Even on a plastic box, the wire grounds should come together first, and should have pigtails to the devices. It is forbidden to have the grounding path for other wires dependent on a device being present - that's why devices only have 1 ground screw instead of 2.

Anyway to your questions... #1 is it really doesn't matter. On a plain receptacle with the tabs not broken, the 2 screws are simply connected to each other to provide a convenient splice method. Feel free to use it. If you have more than 2 wires to attach, you can also use the better "spec grade", $2.50 receptacles and switches, which usually have a "screw-and-clamp" feature that accommodates 2 wires per screw (4 on a receptacle, 2 on a switch).

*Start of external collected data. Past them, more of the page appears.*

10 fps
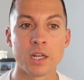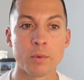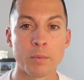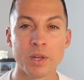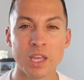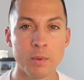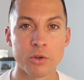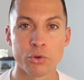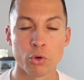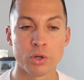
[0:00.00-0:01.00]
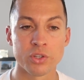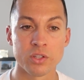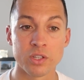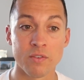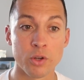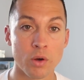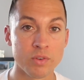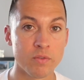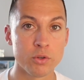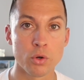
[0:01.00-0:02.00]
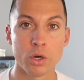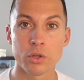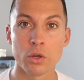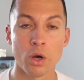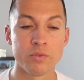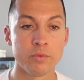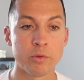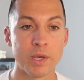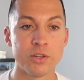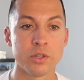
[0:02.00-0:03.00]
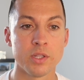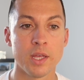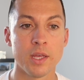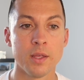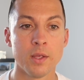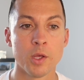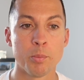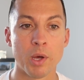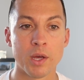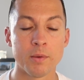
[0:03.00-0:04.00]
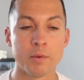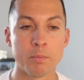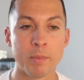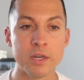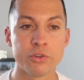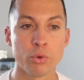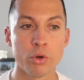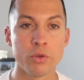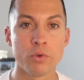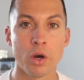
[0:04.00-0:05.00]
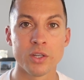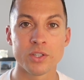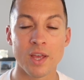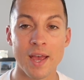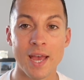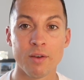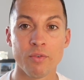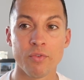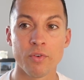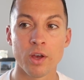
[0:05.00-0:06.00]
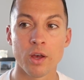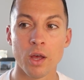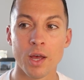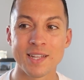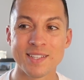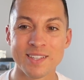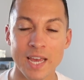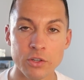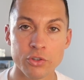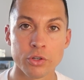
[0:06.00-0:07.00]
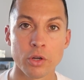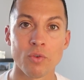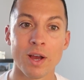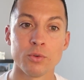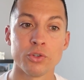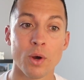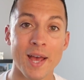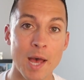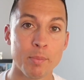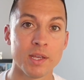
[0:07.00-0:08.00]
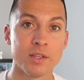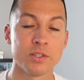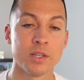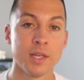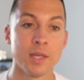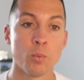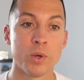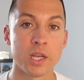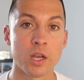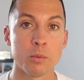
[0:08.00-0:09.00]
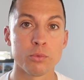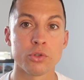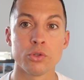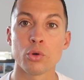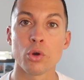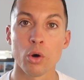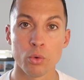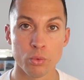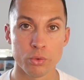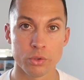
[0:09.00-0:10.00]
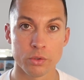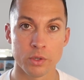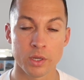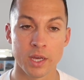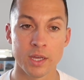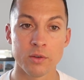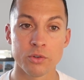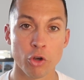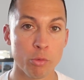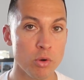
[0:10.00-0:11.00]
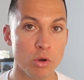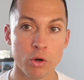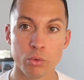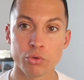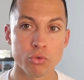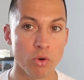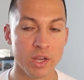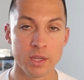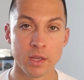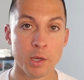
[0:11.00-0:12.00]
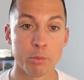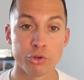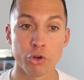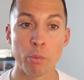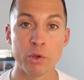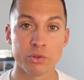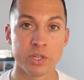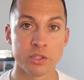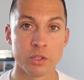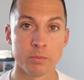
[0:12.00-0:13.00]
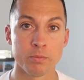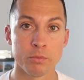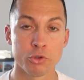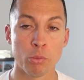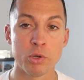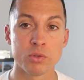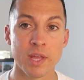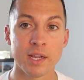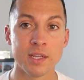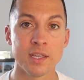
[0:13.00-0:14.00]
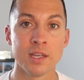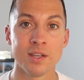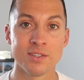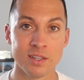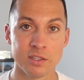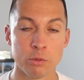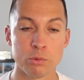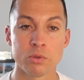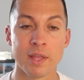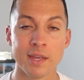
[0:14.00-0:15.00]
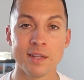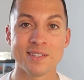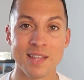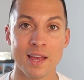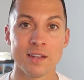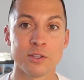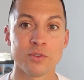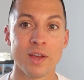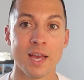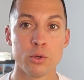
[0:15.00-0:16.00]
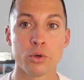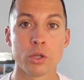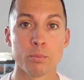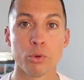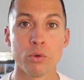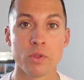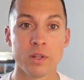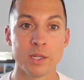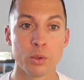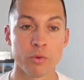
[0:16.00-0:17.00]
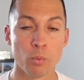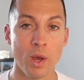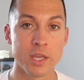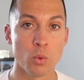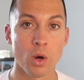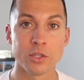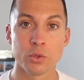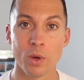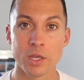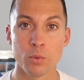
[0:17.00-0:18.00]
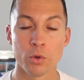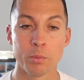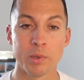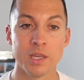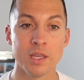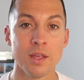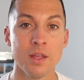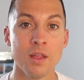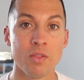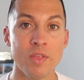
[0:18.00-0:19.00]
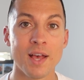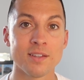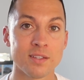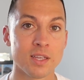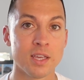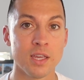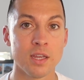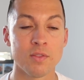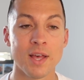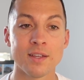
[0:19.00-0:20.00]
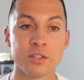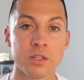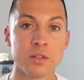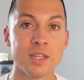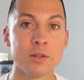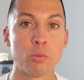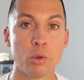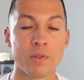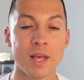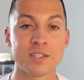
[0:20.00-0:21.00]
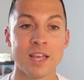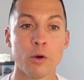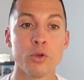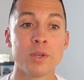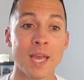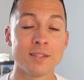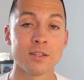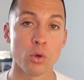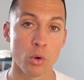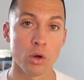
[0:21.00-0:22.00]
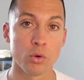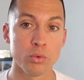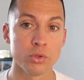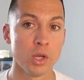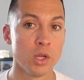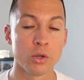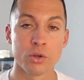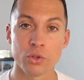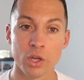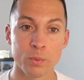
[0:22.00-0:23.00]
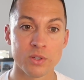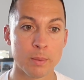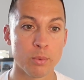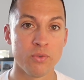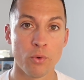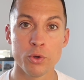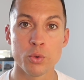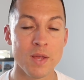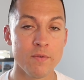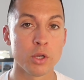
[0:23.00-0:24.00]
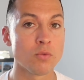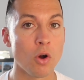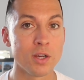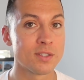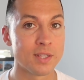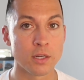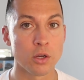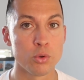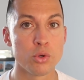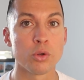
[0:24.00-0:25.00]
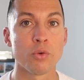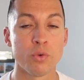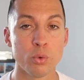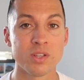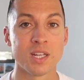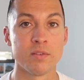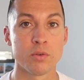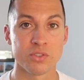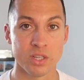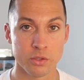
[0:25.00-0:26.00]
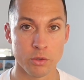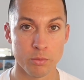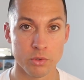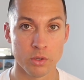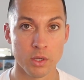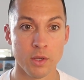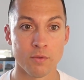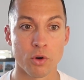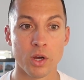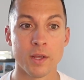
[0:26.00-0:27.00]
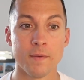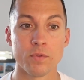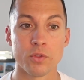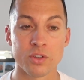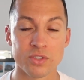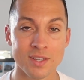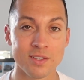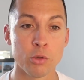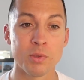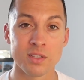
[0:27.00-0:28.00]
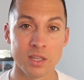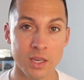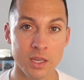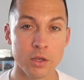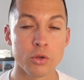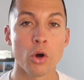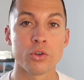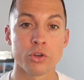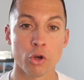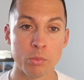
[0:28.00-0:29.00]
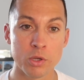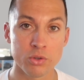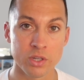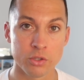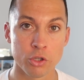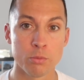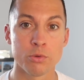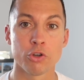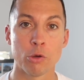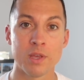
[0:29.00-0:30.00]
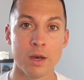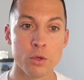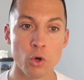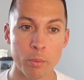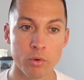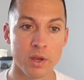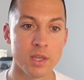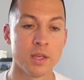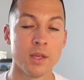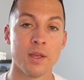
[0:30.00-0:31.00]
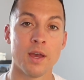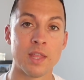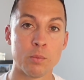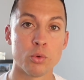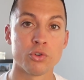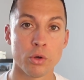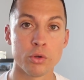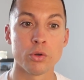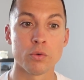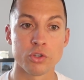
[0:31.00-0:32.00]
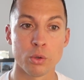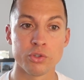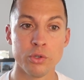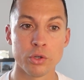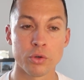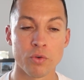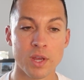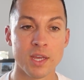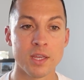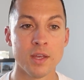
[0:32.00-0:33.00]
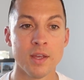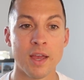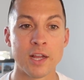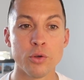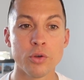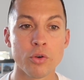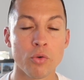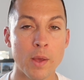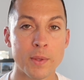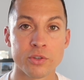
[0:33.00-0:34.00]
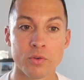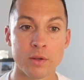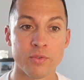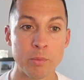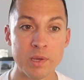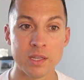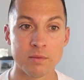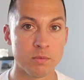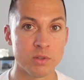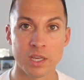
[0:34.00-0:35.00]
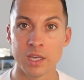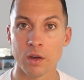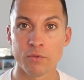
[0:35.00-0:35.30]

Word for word: And I'm, I'm going to keep this short because I know I've given you guys a lot of information there, but make sure you guys have uh, an intention around your habits when it comes to your goals. Okay, show me your goals, great, but show me your system. Show me your daily system, your daily standards for how you're going to move the needle from where you are to where you want to be. That's the key. That's the needle mover. That's how you get to your goals. Because like we said before, you're never going to rise to that goal. You're going to fall to the level of your systems right? The system is the key. Show me your system, show me how you operate, and then we'll show you your results that you're going to create. And you can create this around, for me, it's key.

I would avoid backstabs, because on this forum we constantly see "circuit went dead, breaker isn't tripped" problems, which almost always chase back to a backstab connection that failed, after a lengthy and frustrating bug-hunt.

Question #2, a 15A circuit requires wire 14 AWG or larger, so you're all set.

Question #3, your method of #12 to one screw, pigtails the others is fine.

The advice you were given is correct, but feel free to use all the screw-to-tighten connections available on regular receps (1 per screw) or spec-grade (2 per screw).


The only thing that ever came up to recommend jab-in backstabs, is the hard science showing that humans are absolutely awful at setting torques. They took a testing rig to electrician trade shows, and discovered master electricians couldn't set torques any more accurately than their spouses. Mistorqued screws are the source of many failures - in fact, if we knew then what we know now about that, aluminum wiring problems would have been seen differently. As a result, NEC 2017 was amended to require the use of torque screwdrivers on any device whose labeling or instructions specifies a torque. That means it's a codevio to not do it. Backstabs don't have torques.




* Receptacles need to carry ground current for any device plugged into them, so 'self-grounding' on a receptacle means they have some extra bits to assure screw contact is good enough for the job.